[Start of section]

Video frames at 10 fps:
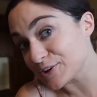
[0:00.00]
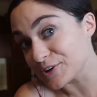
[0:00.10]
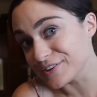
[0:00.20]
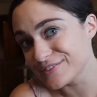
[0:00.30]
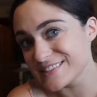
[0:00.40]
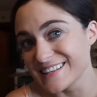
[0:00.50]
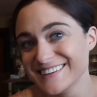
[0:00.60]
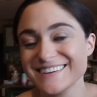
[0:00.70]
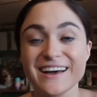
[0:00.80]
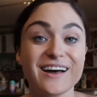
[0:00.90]
hooves
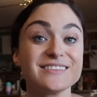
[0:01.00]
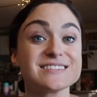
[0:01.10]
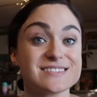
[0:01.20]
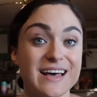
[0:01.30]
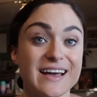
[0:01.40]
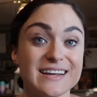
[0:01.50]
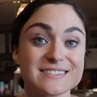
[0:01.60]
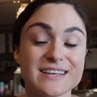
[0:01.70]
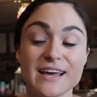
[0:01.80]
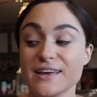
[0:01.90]
on the
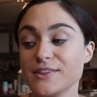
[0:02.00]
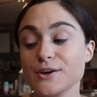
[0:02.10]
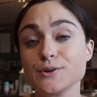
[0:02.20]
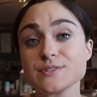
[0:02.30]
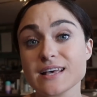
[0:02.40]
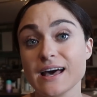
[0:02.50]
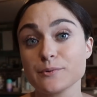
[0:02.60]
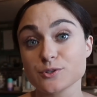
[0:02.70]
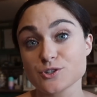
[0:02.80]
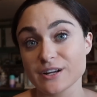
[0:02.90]
sides. Those I
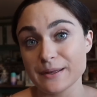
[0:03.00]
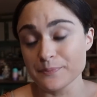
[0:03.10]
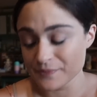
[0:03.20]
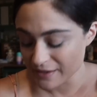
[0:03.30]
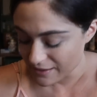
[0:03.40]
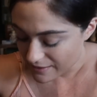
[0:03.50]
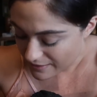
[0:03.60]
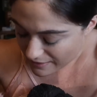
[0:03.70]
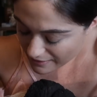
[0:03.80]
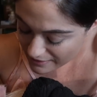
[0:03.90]
will trim
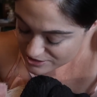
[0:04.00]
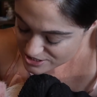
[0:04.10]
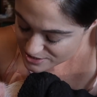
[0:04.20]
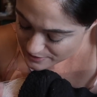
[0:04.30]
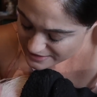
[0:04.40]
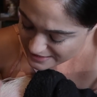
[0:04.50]
just with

[End of section]

→ **Work to complete**: Pictures in the records should not appear in your copy, but everything else must be transcribed exactly.

→ **Answer to this problem**:
Video frames at 10 fps:
[0:00.00]
[0:00.10]
[0:00.20]
[0:00.30]
[0:00.40]
[0:00.50]
[0:00.60]
[0:00.70]
[0:00.80]
[0:00.90]
hooves
[0:01.00]
[0:01.10]
[0:01.20]
[0:01.30]
[0:01.40]
[0:01.50]
[0:01.60]
[0:01.70]
[0:01.80]
[0:01.90]
on the
[0:02.00]
[0:02.10]
[0:02.20]
[0:02.30]
[0:02.40]
[0:02.50]
[0:02.60]
[0:02.70]
[0:02.80]
[0:02.90]
sides. Those I
[0:03.00]
[0:03.10]
[0:03.20]
[0:03.30]
[0:03.40]
[0:03.50]
[0:03.60]
[0:03.70]
[0:03.80]
[0:03.90]
will trim
[0:04.00]
[0:04.10]
[0:04.20]
[0:04.30]
[0:04.40]
[0:04.50]
just with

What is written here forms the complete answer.